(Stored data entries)

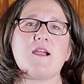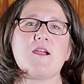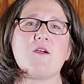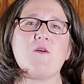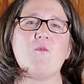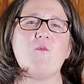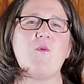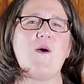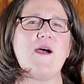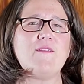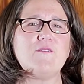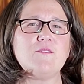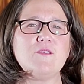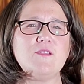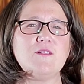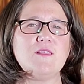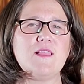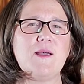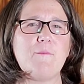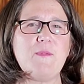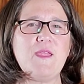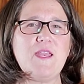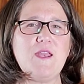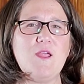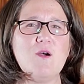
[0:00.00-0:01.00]
why don't you
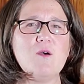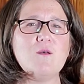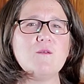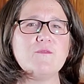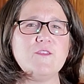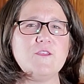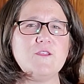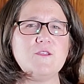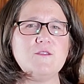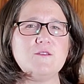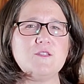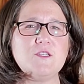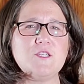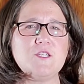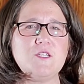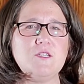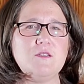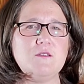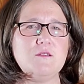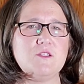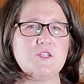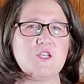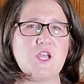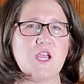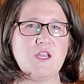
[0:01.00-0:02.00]
let me know if you
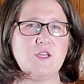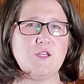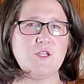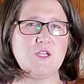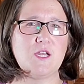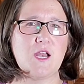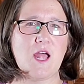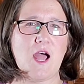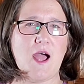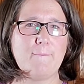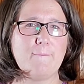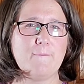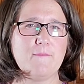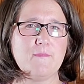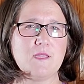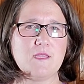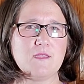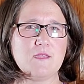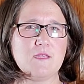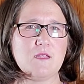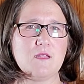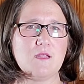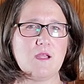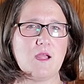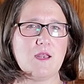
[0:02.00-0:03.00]
change it up
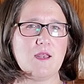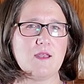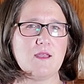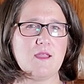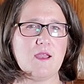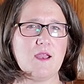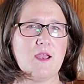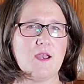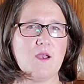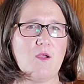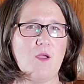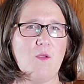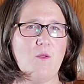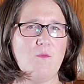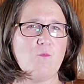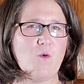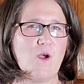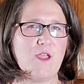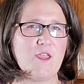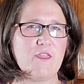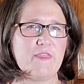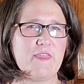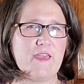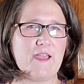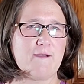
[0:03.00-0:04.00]
and
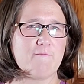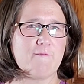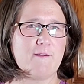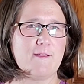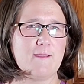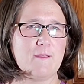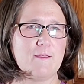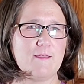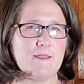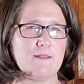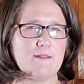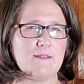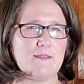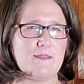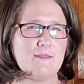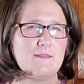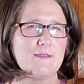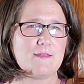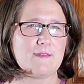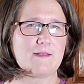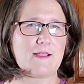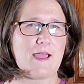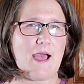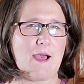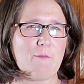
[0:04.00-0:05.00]
what you think about it in the
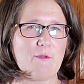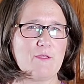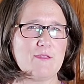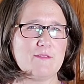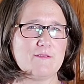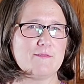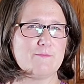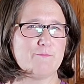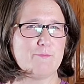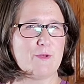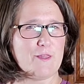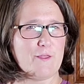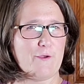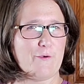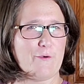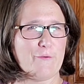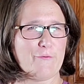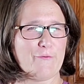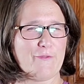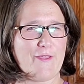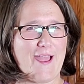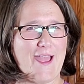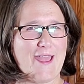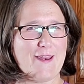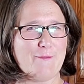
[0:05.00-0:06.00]
comments below.
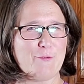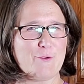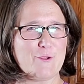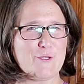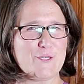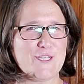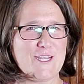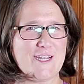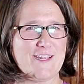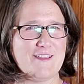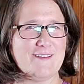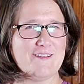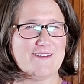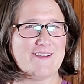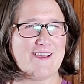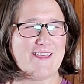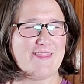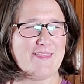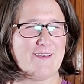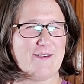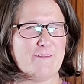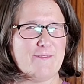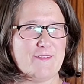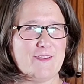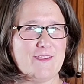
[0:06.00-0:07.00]
I'd appreciate it. I
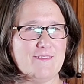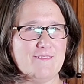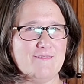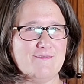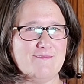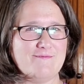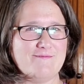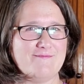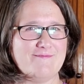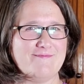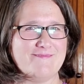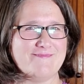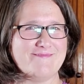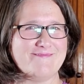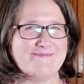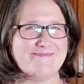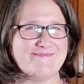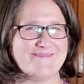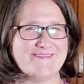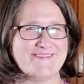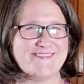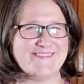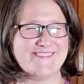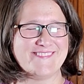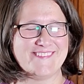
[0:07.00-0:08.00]
love it.
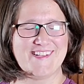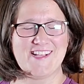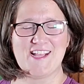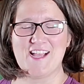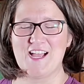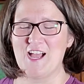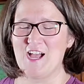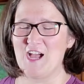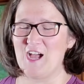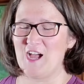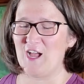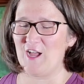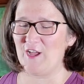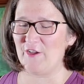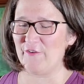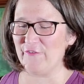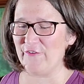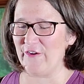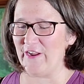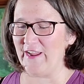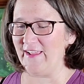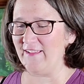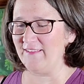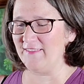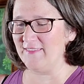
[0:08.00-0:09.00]
All
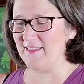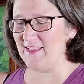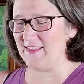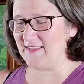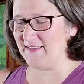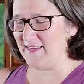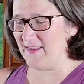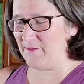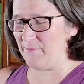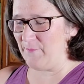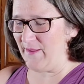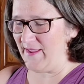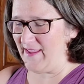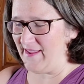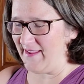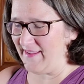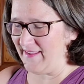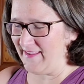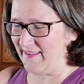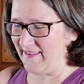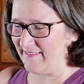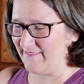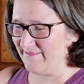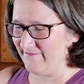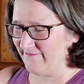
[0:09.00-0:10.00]
right, let's get baking.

• _Exercise goal_
Please repeat, exactly as written, only the lines from the line with "[0:05.00-0:06.00]" to the end of the data, leaving out every picture.

• _Task solution_
[0:05.00-0:06.00]
comments below.
[0:06.00-0:07.00]
I'd appreciate it. I
[0:07.00-0:08.00]
love it.
[0:08.00-0:09.00]
All
[0:09.00-0:10.00]
right, let's get baking.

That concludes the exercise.